HCL stands for HashiCorp Configuration Language, and it is the format Terraform uses for most human-written configuration. It is designed to be more readable than raw JSON while still being structured enough for infrastructure as code workflows.

Published March 22, 2026 · Updated March 22, 2026

Why Terraform Uses HCL

Terraform uses HCL because it gives teams a readable way to describe infrastructure, variables, and settings without forcing them into a more rigid machine-oriented format. It is practical for humans to edit while still being structured enough for tooling.

That is why many Terraform users think in HCL first, even when they still move data through JSON, YAML, or generated configuration values elsewhere in the workflow.

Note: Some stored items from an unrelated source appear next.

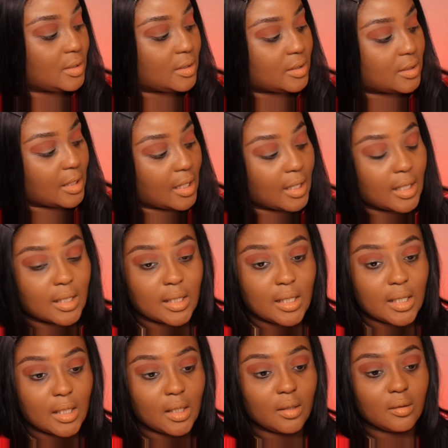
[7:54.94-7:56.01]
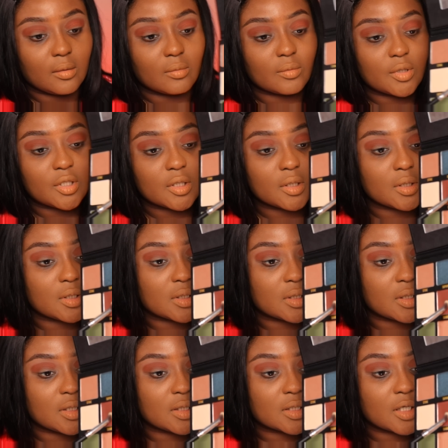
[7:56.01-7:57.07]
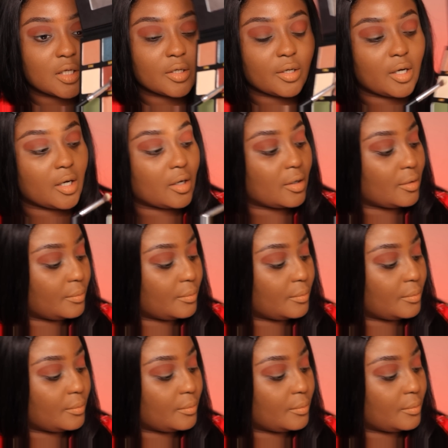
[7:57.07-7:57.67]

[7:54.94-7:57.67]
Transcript: Sangria, which is this color here.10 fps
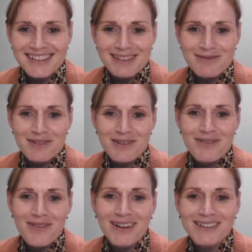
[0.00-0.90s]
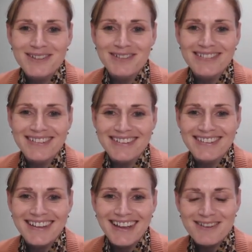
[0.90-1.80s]
if you want to
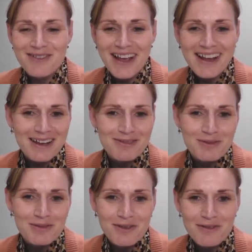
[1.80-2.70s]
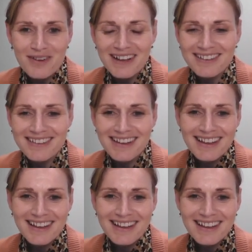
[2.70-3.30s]
kind of hang out with your friends,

How HCL Relates To JSON And YAML

HCL, JSON, and YAML can represent similar configuration values, but they are used differently. JSON is common for APIs and machine data, YAML is common for general configuration and manifests, and HCL is more tightly associated with Terraform and HashiCorp-style workflows.

Converters become useful when you want to inspect Terraform-style input as JSON, or when you want to move JSON or YAML values into terraform.tfvars-style HCL assignments.

When HCL Conversion Tools Help

HCL conversion tools help when you need to inspect Terraform-style configuration more easily, review values in JSON, or turn structured JSON or YAML into readable HCL assignments.

They are especially useful when different parts of a workflow use different formats, but the underlying values still need to stay aligned.